**PROVIDED RECORDS**.
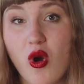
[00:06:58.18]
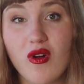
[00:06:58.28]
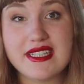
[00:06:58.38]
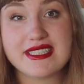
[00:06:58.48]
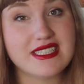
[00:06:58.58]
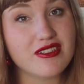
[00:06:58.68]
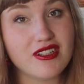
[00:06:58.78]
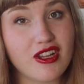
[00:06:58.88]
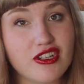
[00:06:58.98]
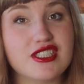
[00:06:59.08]
Coal is still
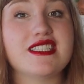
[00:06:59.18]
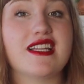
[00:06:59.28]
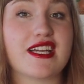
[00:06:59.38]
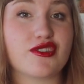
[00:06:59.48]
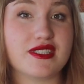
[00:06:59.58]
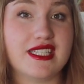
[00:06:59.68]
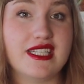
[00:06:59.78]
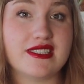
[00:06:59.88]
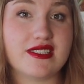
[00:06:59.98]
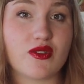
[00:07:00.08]
the largest
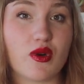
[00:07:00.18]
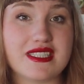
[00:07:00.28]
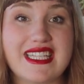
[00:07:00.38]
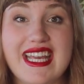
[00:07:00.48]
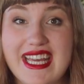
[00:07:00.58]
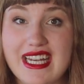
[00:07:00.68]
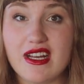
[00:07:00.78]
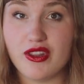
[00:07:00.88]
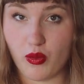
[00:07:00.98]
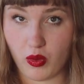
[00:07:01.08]
electricity source in the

**EXERCISE**.
Exclude the pictures and give back the rest of the data above exactly as written.

**FINISHED TASK**.
[00:06:58.18]
[00:06:58.28]
[00:06:58.38]
[00:06:58.48]
[00:06:58.58]
[00:06:58.68]
[00:06:58.78]
[00:06:58.88]
[00:06:58.98]
[00:06:59.08]
Coal is still
[00:06:59.18]
[00:06:59.28]
[00:06:59.38]
[00:06:59.48]
[00:06:59.58]
[00:06:59.68]
[00:06:59.78]
[00:06:59.88]
[00:06:59.98]
[00:07:00.08]
the largest
[00:07:00.18]
[00:07:00.28]
[00:07:00.38]
[00:07:00.48]
[00:07:00.58]
[00:07:00.68]
[00:07:00.78]
[00:07:00.88]
[00:07:00.98]
[00:07:01.08]
electricity source in the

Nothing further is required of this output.